In short, the divine conspiracy is for people to become a part of
God's life and God a part of people's lives through making
even
our mundane
tasks work that
God and we do together.
This divine
conspiracy has truly incredible implications. The execution of such
a plan by God would mean that all work, no matter how humble it
seems, gains an eternal purpose when it
is
given to God. This elevates all human life as well, as we find in
spite of our disbelief that this partnership is offered to anyone
who would have it. The "rules" pertaining to Christian living are
thus not about how we should behave, as a matter of good works, but
attitudes we should adopt in response to the realization of
everyone's elevation in value. Anger, contempt, or plain
indifference towards others
is
actually
blasphemy, for
scorning what God holds dear.
Dallas
Willard details these implications in chapters explaining the vital
relevance of the Beatitudes to a robust understanding of God's
Kingdom. Through
Willard’s examination of what
Jesus reveals
through the Beatitudes, one sees another portrayal of grace that
gives purpose to our work. After all, what is so worthy about us,
left to our own devices, that God--of all powerful beings--would
want to partner with us?
Such
practical implications from Jesus' "discourse on a hill,"
as Willard calls
it,
also goes to support Willard's argument that prayers are supposed to
be practical requests, even over mundane matters, since God is in
the midst of ordinary work too. This idea inevitably raises the
question of our
responsibility within the jurisdiction of the work given to us, and
how we are to understand and practice the partnership we have with
God. Willard addresses this concern with an explanation of "the
creative impulse"--a specific calling built into every person by God
that is not inwardly-focused, but rather
towards
needs around us
as they relate to
the part we
are specifically made in and for God's kingdom. Willard does caution
against the potential to misunderstand such a calling.
Note
that he
describes that impulse to work as "creative" and thus not a fixed
duty that each individual must seek and fulfill--as if there is one
correct and optimal
way to lead one’s life
and woe to the
person
who chooses wrongly. Willard cautions against this claustrophobic
mentality
by emphasizing free choice: no persuasion, no manipulation, no
contempt even in judgment (which is simply an assessment of
reality). Willard goes so far as to say that having
the freedom to choose
what to do in life
is an essential human need designed by God, and he draws connection
to this component
of "the
creative impulse"
directly from Jesus'
words.
The
present-day translation of The Lord's Prayer by Willard goes on to
apply the above implications to a life of discipleship.
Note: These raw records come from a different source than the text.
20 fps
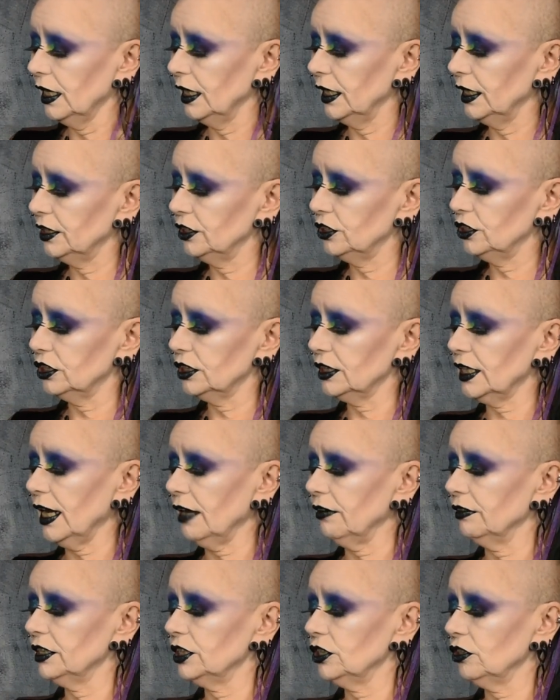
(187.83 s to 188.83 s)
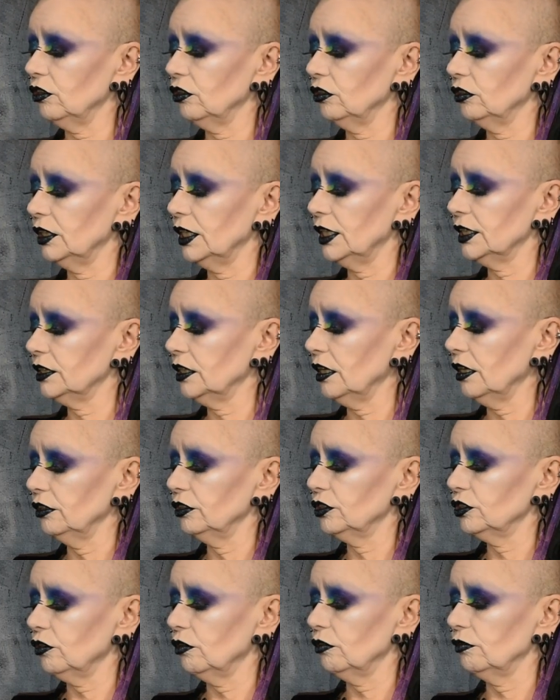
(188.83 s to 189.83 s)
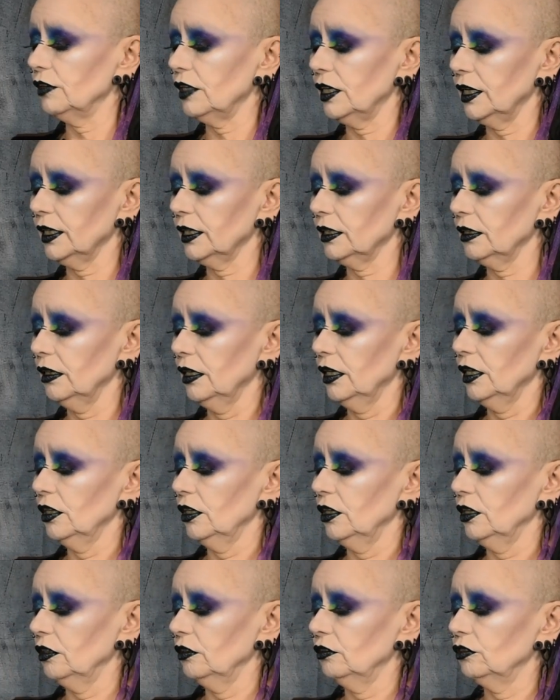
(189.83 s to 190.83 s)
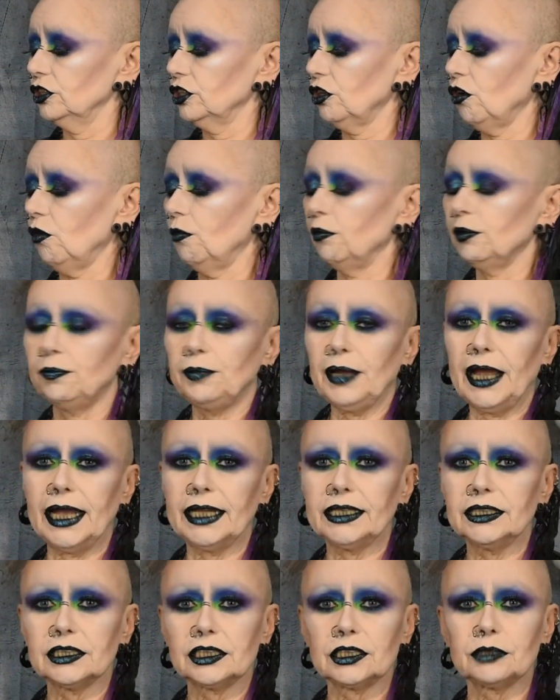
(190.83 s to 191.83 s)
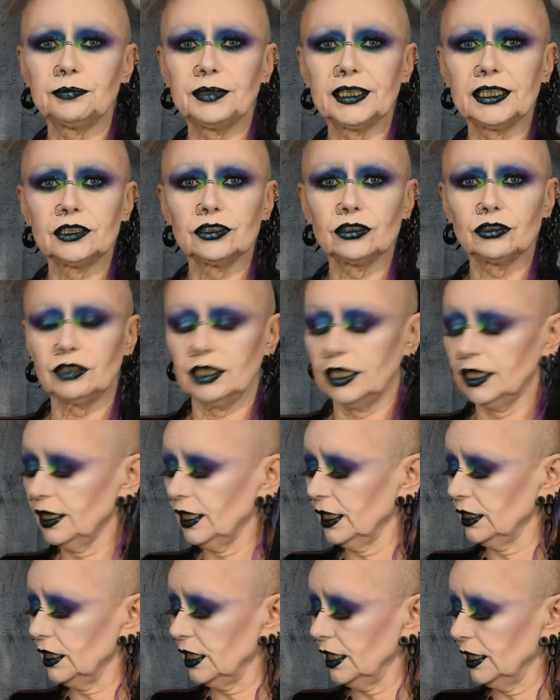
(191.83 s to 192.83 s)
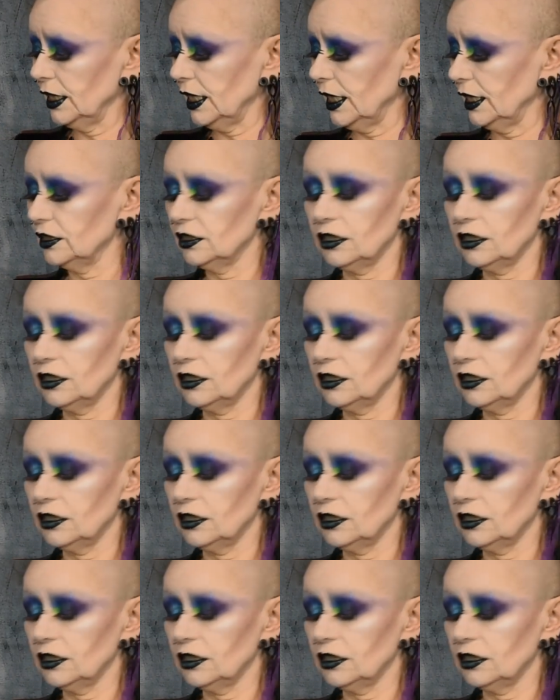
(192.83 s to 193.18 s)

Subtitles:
It just carries on. There's no sort of like top pants bit or anything like that.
He sets out
a "curriculum for Christ-likeness" that has nothing to do with
external conformity or profession of perfectly correct doctrine. Instead,
it lays
out a threefold dynamic for spiritual growth: ordinary events of
life, planned discipline to put on a new heart, and the action of
the Holy Spirit -- all centered in the mind of Christ. The reader
sees, then, how the Christian life is neither an exercise in
self-willed sanctification nor
a
couch potato
hedonism; it actually demands—absolutely
requires—an
ongoing relationship with God in a very specific manner (which may
take as many different forms as there are different lives).
Explained
in a simple yet intricate sequence through the
10
chapters of this well-constructed book, the last chapter of The
Divine Conspiracy is a vision of "the restoration of all
things." It is a note of praise,
to discover that
God's divine conspiracy to engage with mankind allows us to glimpse
now in part God's Kingdom on earth as it is in heaven. This
joyfulness, one discovers, has been woven throughout this book,
during the entire time
the author
is explaining the reason for such
a
joy. Perhaps
that is why The Divine Conspiracy is so, yes, fun to read.